An alternative interpretation of the murder comes from the anti-Nazi German exile journalism of the 1930s. In the first few years after the events of the Röhm Putsch, the assertion was repeatedly made that Tenth was shot at the instigation of Joseph Goebbels , and Tenth as an uncomfortable witness to a meeting between him, Goebbels, and Röhm in a room at the Bratwurstglöckl a few weeks ago the events of June 30th - at which Goebbels declared his solidarity with Röhm - had them eliminated. This claim can be proven for the first time in Otto Strasser's book Die deutsche Bartholomäusnacht , which appeared in Czechoslovakia at the end of 1934 , as well as in the communist white book about the shootings of June 30, 1934 , two works that influenced each other in their development phase, so that it is not clear What needs to be clarified is who is the original author of the Goebbels claim. Although no proof of the correctness of the claim that Goebbels was authorship has been brought to light, the claim has been taken up again and again in the historical and journalistic literature on the Röhm Putsch. The allegation of the alleged Röhm-Goebbels meeting is viewed by the majority of researchers as doubtful. Kurt Gossweiler characterized it as a “pure fantasy product”.

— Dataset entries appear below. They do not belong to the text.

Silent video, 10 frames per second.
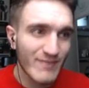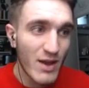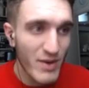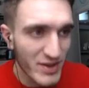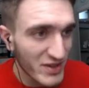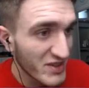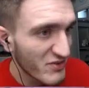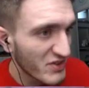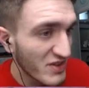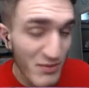Ah ouais, qui
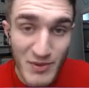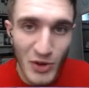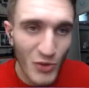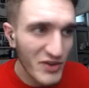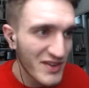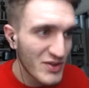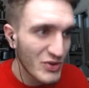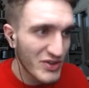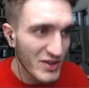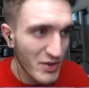devait 5000 trophées, dit
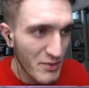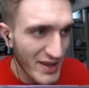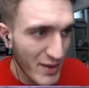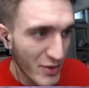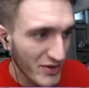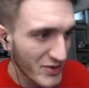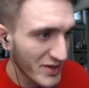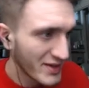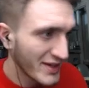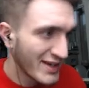aussi euh, Mega Box tu
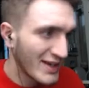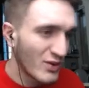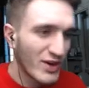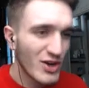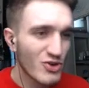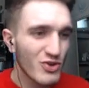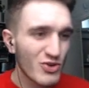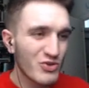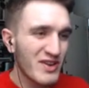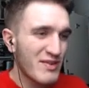vois. Donc là,
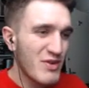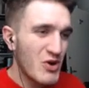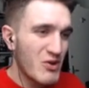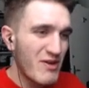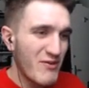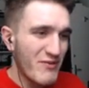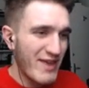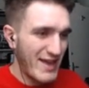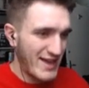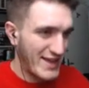aujourd'hui, les amis, on va
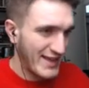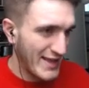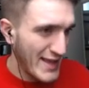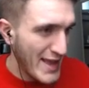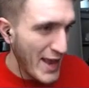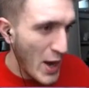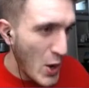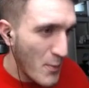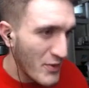faire le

The repeated assertion that besides Zehnter, several of his servants were shot dead: The Weissbuch and Strasser state that besides Zehnter, his waiter and tap master were also killed. In this sense, Hans Bernd Gisevius claimed in the 1950s that, in addition to Tenth, "three of his degenerate waiters" had also been shot.

Individual evidence

  1. The official death list of the Secret State Police Office claims July 1st as the day of death [reprinted in Bennecke: Die Reichswehr und der Röhm-Putsch , p. 88]. However, since the dates of death on this list have been proven to be incorrect in numerous cases, caution is advised here. Gruchmann: Justice in the Third Quotes a police report that states June 30th as the shooting date.
  2. Reinhard Weber: Max Hirschberg. Jude und Demokratie , 1998, p. 295.
  3. ^ Lothar Gruchmann : Justice in the 3rd Reich. 1933-1940 , p. 438.
  4. Germany report by Sopade , Vol. 1, p. 196.
  5. Otto Strasser: Die deutsche Bartholomäusnacht, 7th edition, 1938, p. 90.
  6. So z. B. at Paul Merker: Germany. To be or not to be? , 1945, p. 379; from Harry Schulze-Wilde: The Reich Chancellery 1933-1945: Beginning and End of the Third Reich , 1966, p. 185; from Helmut Heiber : Joseph Goebbels , 1962; Herbert Kranz: Das Ende des Reiches , 1962, p. 82 or Wulf Schwarzwäller: Der Stellvertreter des Führers , 1974, p. 127.
  7. Kurt Gossweiler: The Röhm Affair: Backgrounds, Connections, Effects , 1983, p. 492.
  8. Weissbuch, 1934, p. 90.
  9. ^ Strasser: Die deutsche Bartholomäusnacht , 1938, p. 90ff.
  10. Hans Bernd Gisevius: Until the Bitter End , 1954, p. 161.